-- Opening Marker --

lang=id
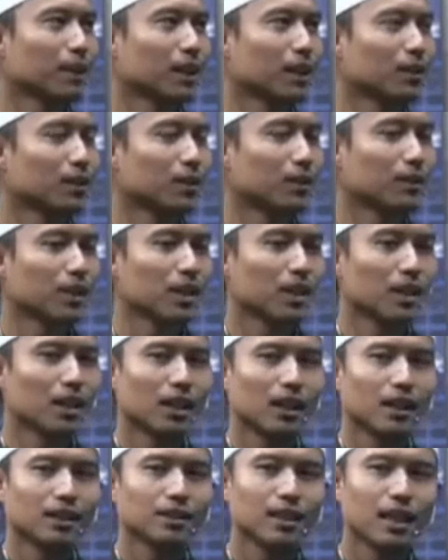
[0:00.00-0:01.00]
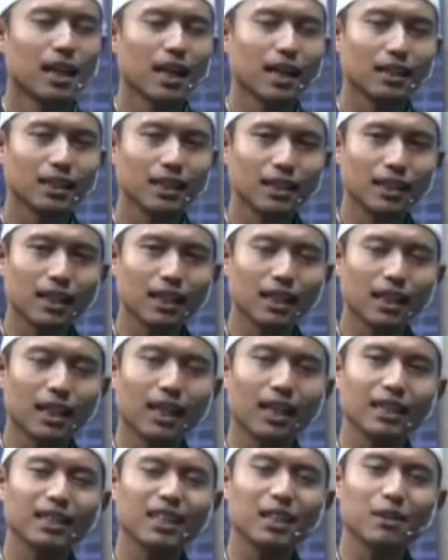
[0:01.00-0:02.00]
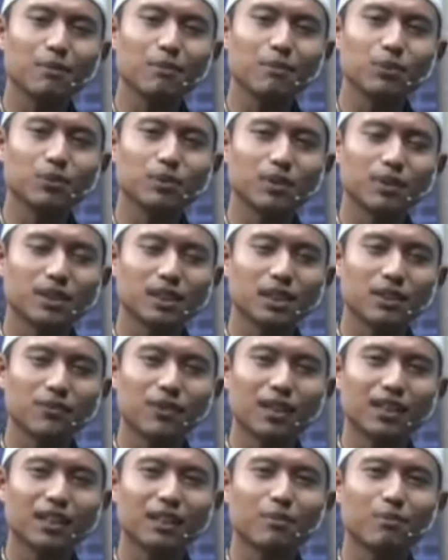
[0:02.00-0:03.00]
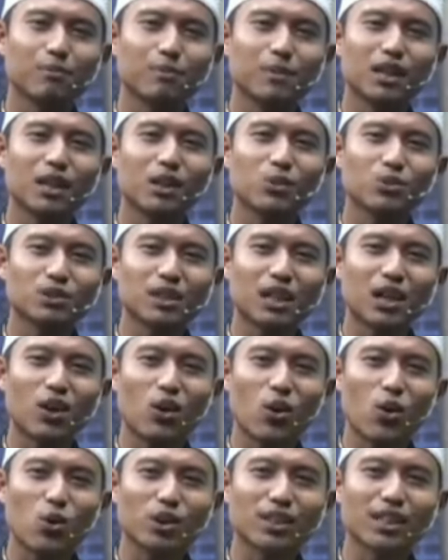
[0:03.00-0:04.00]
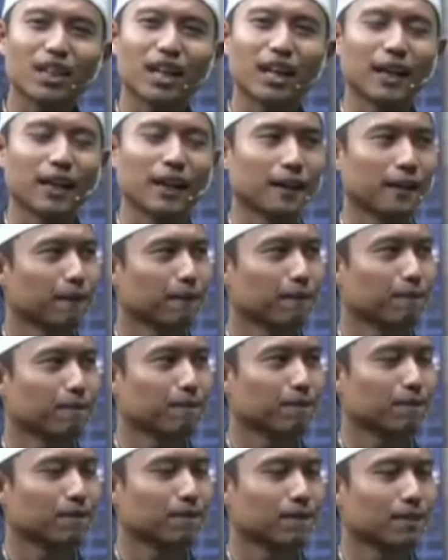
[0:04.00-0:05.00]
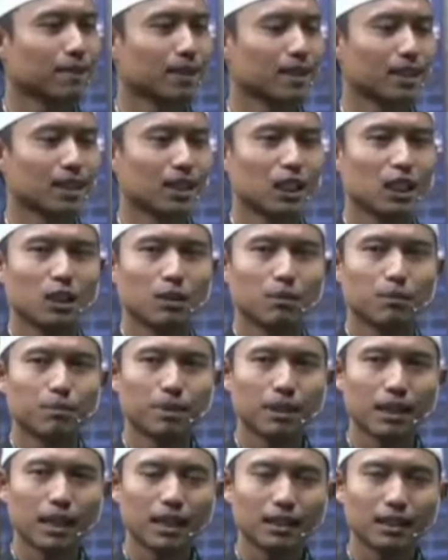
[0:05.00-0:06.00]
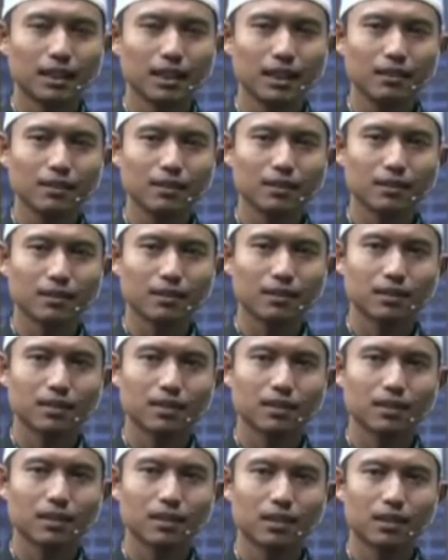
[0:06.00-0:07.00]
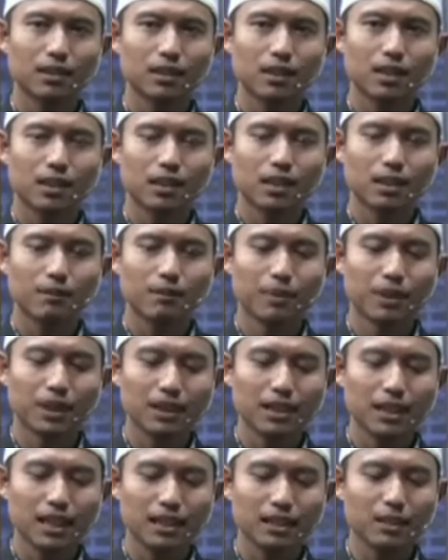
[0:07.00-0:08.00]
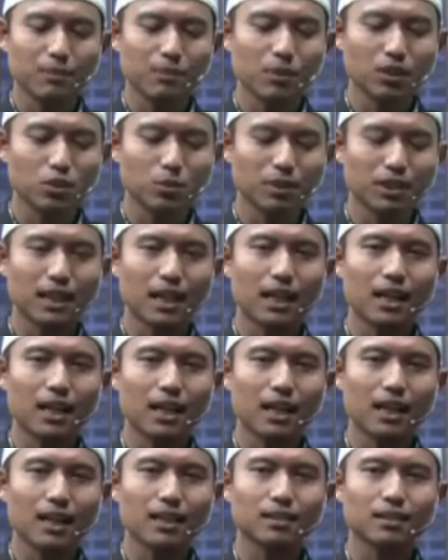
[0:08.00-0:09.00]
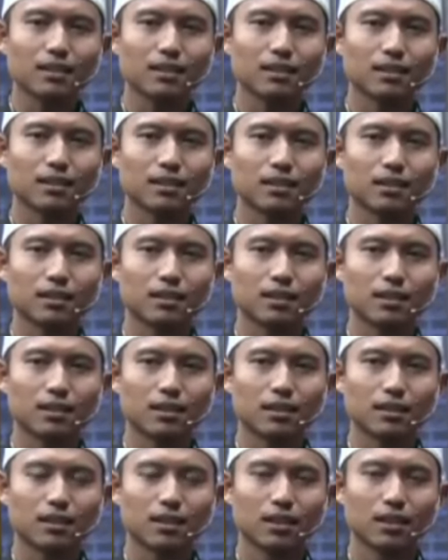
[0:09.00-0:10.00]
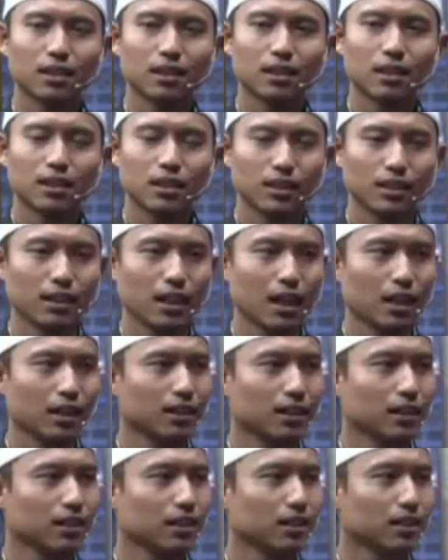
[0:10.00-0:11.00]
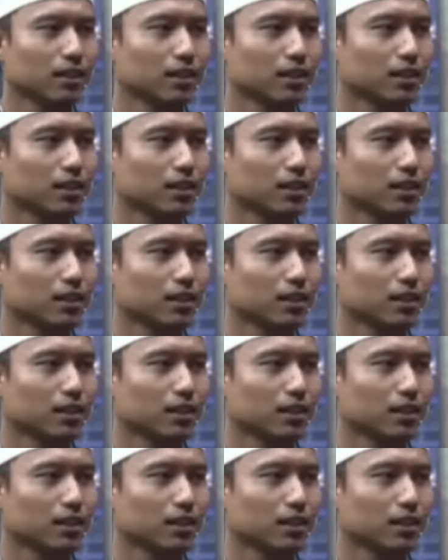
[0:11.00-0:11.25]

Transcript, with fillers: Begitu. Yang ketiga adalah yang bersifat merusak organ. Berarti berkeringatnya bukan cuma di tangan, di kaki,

-- Closing Marker --

TASK STATEMENT »
Set down exactly the lines of the entries above from the one holding "[0:04.00-0:05.00]" through the last one, including both, with the pictures left out.

REPLY TO THE EXERCISE »
[0:04.00-0:05.00]
[0:05.00-0:06.00]
[0:06.00-0:07.00]
[0:07.00-0:08.00]
[0:08.00-0:09.00]
[0:09.00-0:10.00]
[0:10.00-0:11.00]
[0:11.00-0:11.25]

Transcript, with fillers: Begitu. Yang ketiga adalah yang bersifat merusak organ. Berarti berkeringatnya bukan cuma di tangan, di kaki,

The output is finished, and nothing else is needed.